TASK TO CARRY OUT
In this exercise, return only the lines that run from the line with "[00:00:03.00]" to the end of the entries below, both included. Pictures are not copied.

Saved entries
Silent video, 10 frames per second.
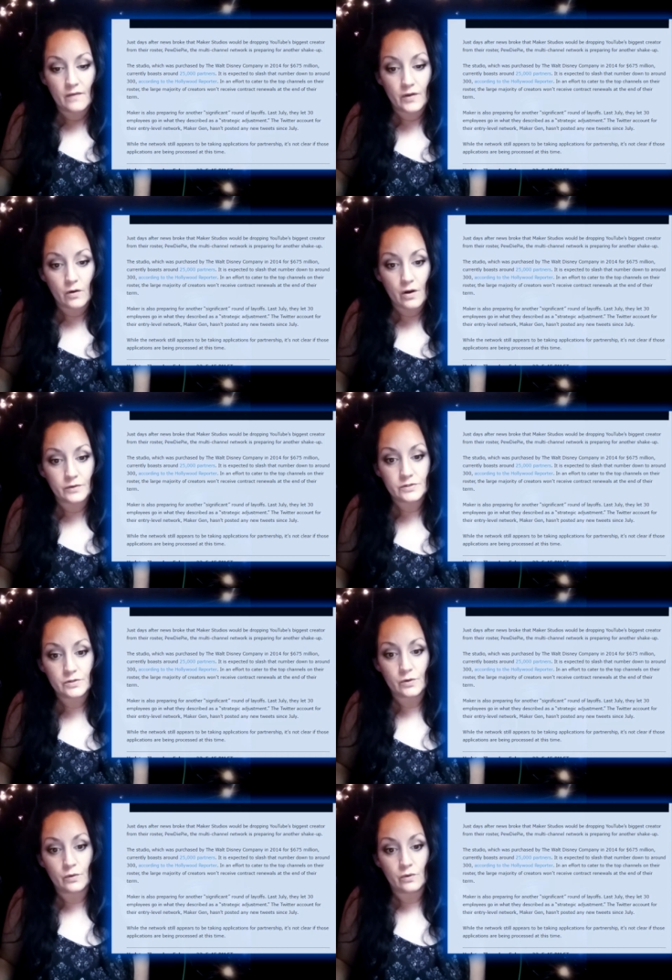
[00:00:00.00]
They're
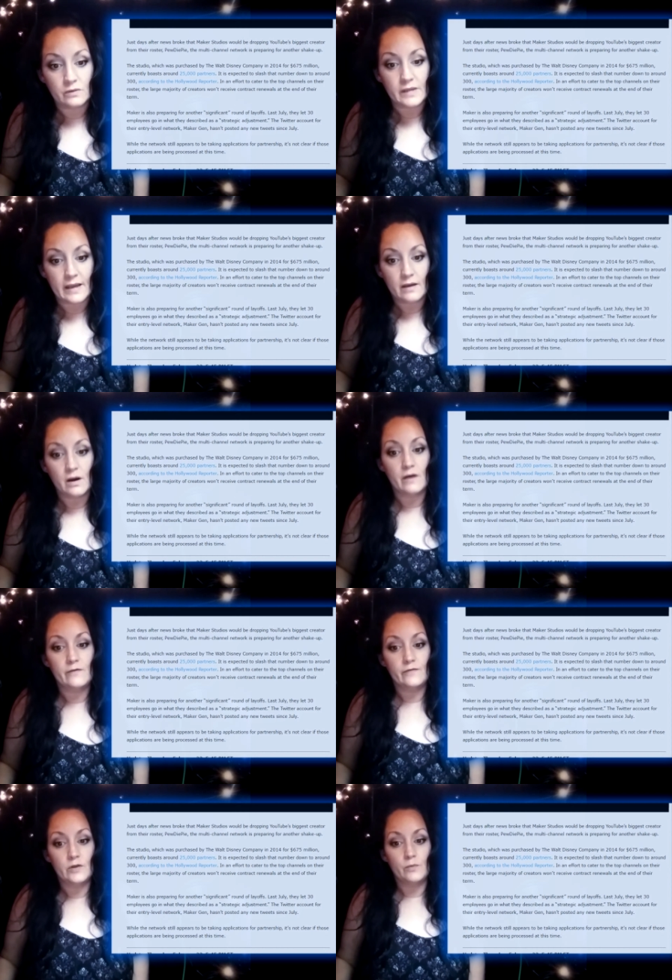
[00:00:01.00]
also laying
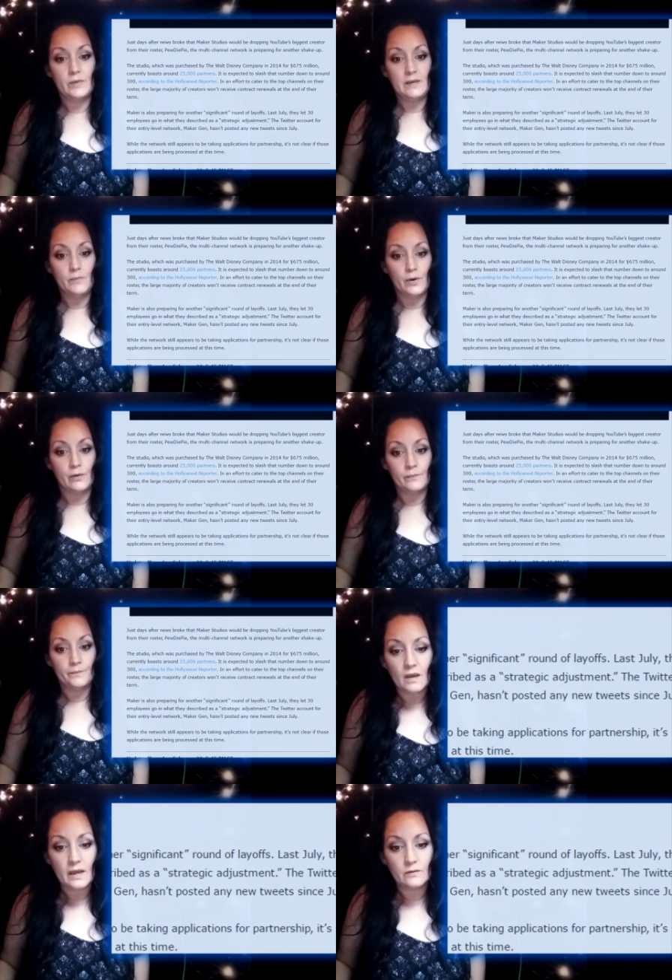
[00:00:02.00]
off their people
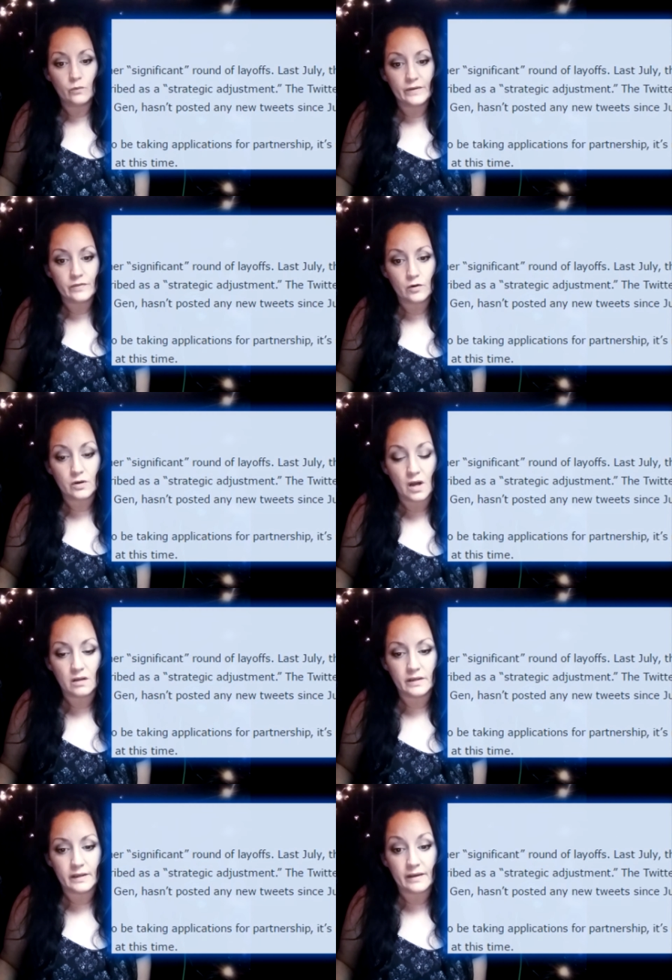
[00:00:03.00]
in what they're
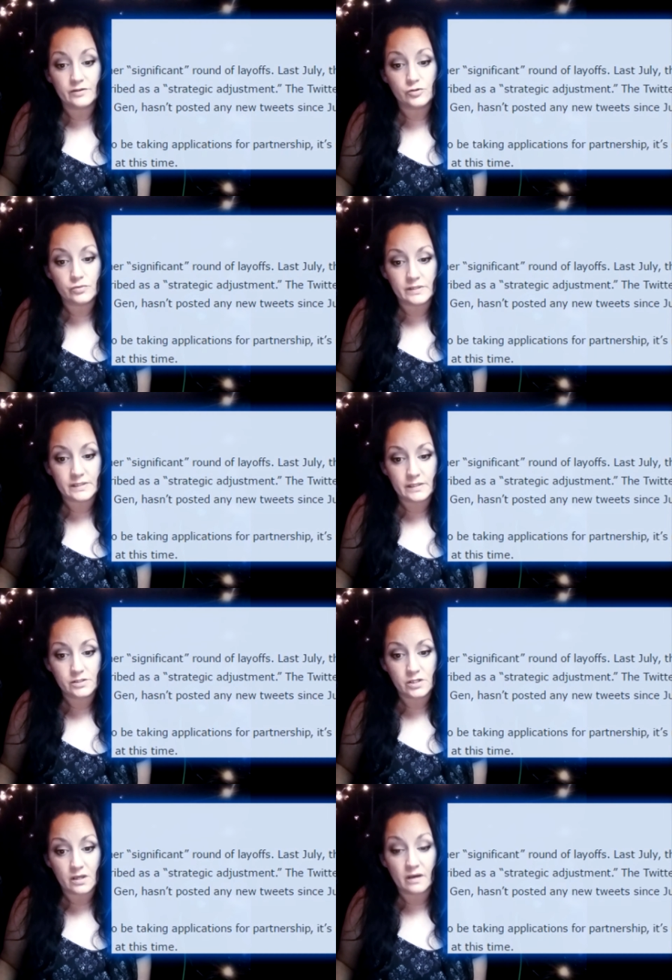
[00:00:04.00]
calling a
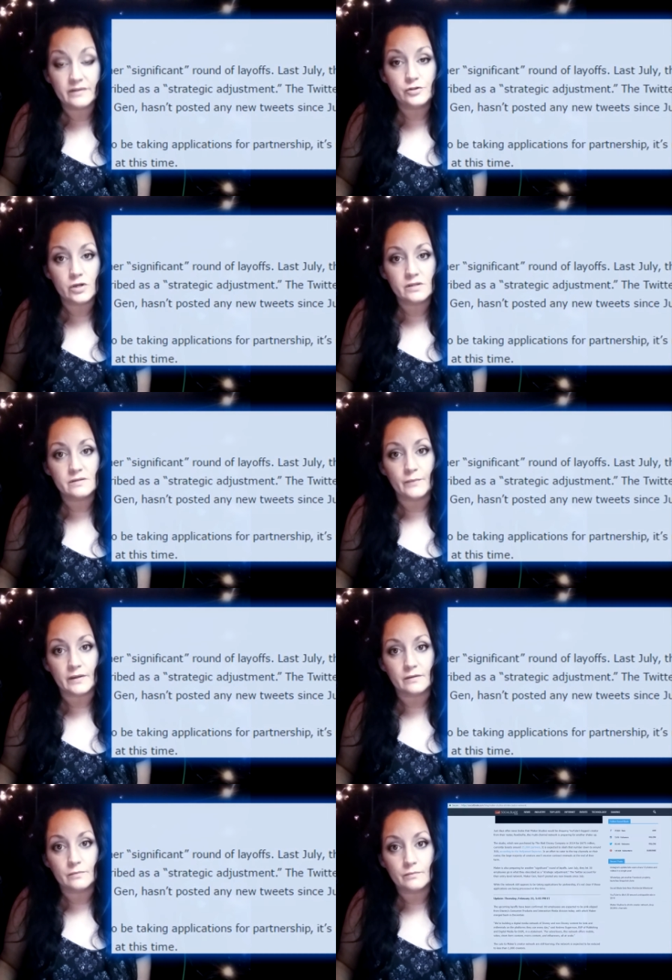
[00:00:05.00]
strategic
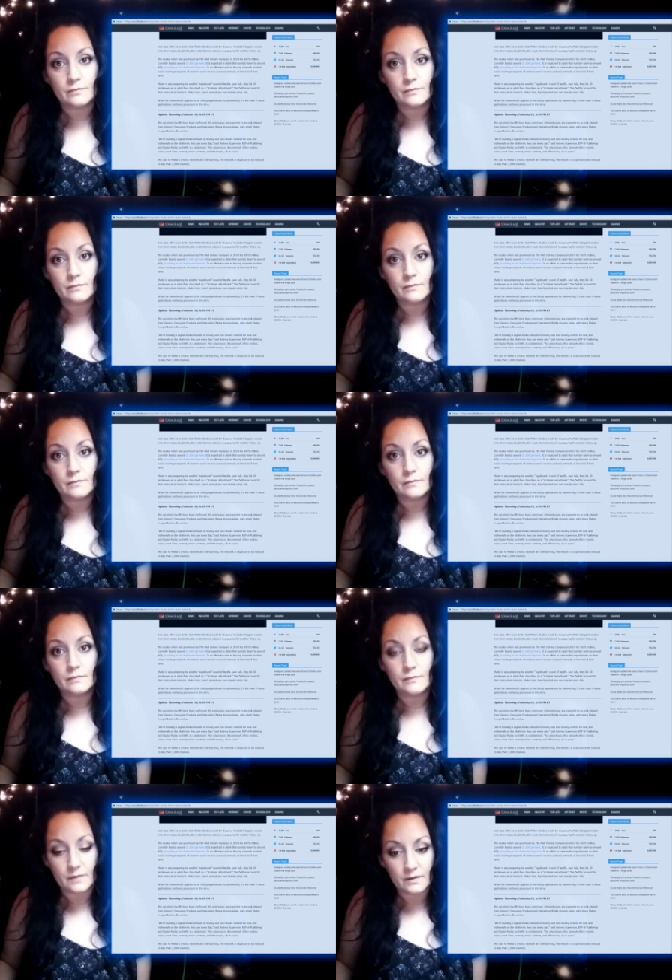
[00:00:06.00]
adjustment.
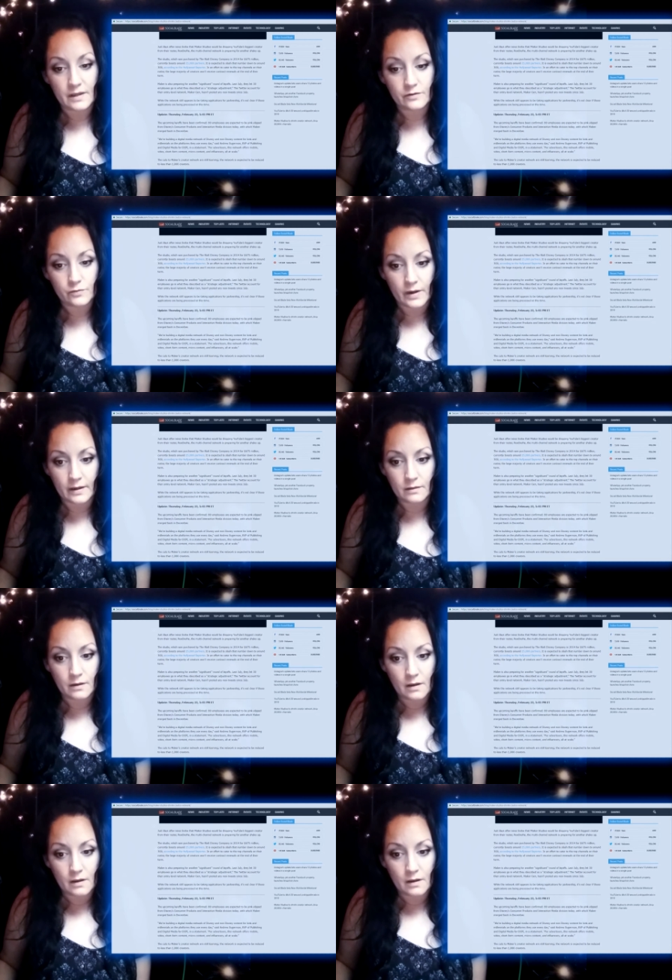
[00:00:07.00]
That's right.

EXERCISE SOLUTION
[00:00:03.00]
in what they're
[00:00:04.00]
calling a
[00:00:05.00]
strategic
[00:00:06.00]
adjustment.
[00:00:07.00]
That's right.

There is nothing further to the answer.